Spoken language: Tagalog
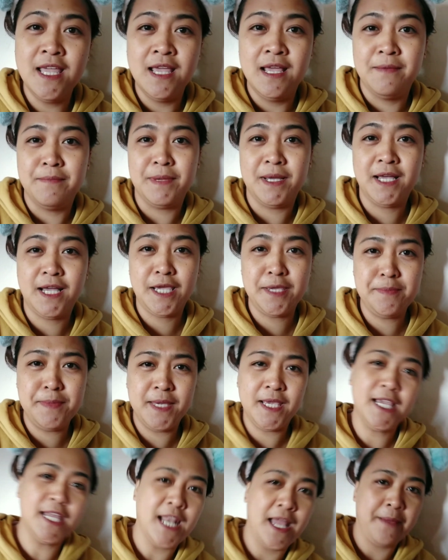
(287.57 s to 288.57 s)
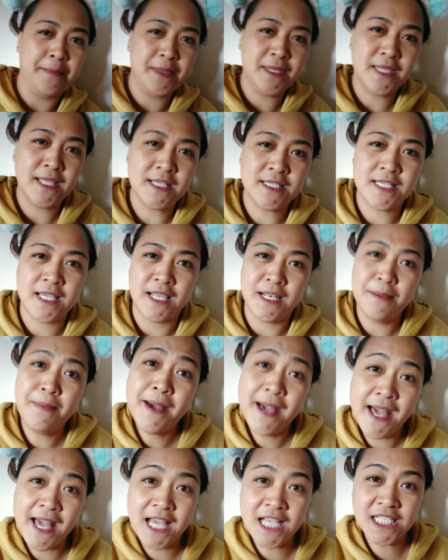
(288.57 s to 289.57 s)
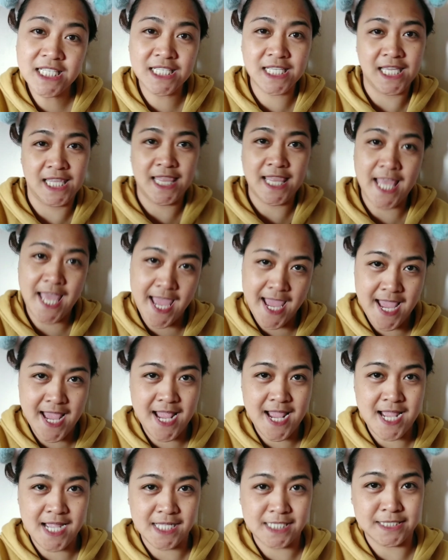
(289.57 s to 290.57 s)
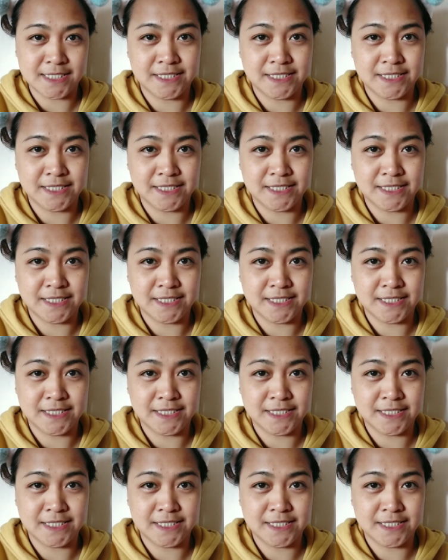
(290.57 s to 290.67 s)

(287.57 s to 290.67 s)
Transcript: mga kaibigan namin na sa labas, ganun.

[Work to complete] Give the material again exactly as it is, but keep the pictures out.

[Exercise result]
Spoken language: Tagalog
(287.57 s to 288.57 s)
(288.57 s to 289.57 s)
(289.57 s to 290.57 s)
(290.57 s to 290.67 s)

(287.57 s to 290.67 s)
Transcript: mga kaibigan namin na sa labas, ganun.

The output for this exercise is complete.